Almond turned in the dark. Set his feet on the riverbed. And drove the spear up into the soft place beneath its blind head where the armor gave way to gill.

What came out of the Exceed Monster was not blood. It was sound, or something wearing the shape of sound, one shuddering note that emptied the river, and the water blew outward in a wall and took Almond with it and threw him a hundred paces up the bank. He lay where he landed. He did not move for a long time.

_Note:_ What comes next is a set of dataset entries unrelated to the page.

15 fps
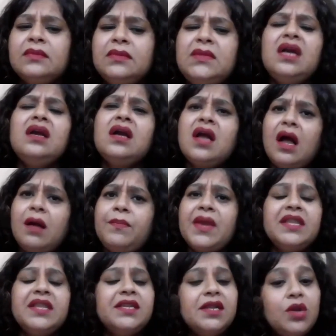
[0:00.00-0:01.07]
The cup
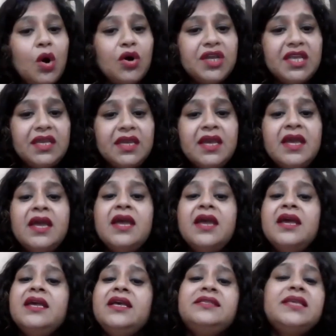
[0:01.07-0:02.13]
analogy
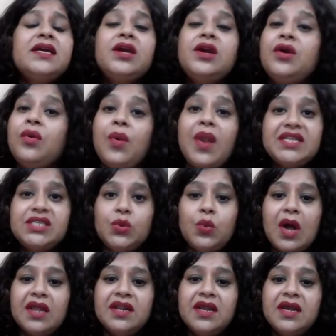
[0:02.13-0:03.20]
is a great
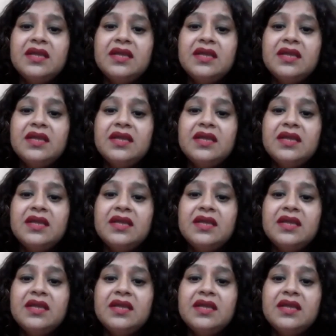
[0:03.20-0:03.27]
one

When he could turn his head, the creature was coming apart in the shallows, unmaking itself in silence, that slate armor going soft and grey and running away into the current like ash. And the river, freed of it, was already curling back toward the bend it had not touched in a thousand years.

Ashkar reached him first, steam hissing where he knelt in the wet grass. "My lord."

"Don’t." Almond’s laugh turned into a cough and the cough came up red. "Don’t touch the ribs."

"You told us to make it certain of itself." Benedict’s shadow was already pooling over the wound in his side, cold and careful. "You did not mention you intended to let it swallow you."

"I mentioned underneath."

"Underneath," Benedict said, "is not the same word as inside."

Then the sky wrote on itself.

It came in letters no larger than a fingernail held at arm’s length, blue on blue, and it did not congratulate him and it did not explain.

[1/100]

Almond read it once. He read it again. Ten days. One arm broken and reset. Ribs he could count from the inside. An entire wilderness of rivers and forests and blue ranks of mountains standing patient out to every horizon, and each of those hundred regions holding its own unkillable thing and its own hidden essence, waiting for somebody stubborn enough to notice.

Starlight Beast pushed its nose against his cheek. Chimera Crystalist’s eye rotated once, slowly, toward the mountains.

"Ninety-nine," Ashkar said.

Almond let his head fall back into the grass, and looked up at that ordinary, enormous sky, and started laughing.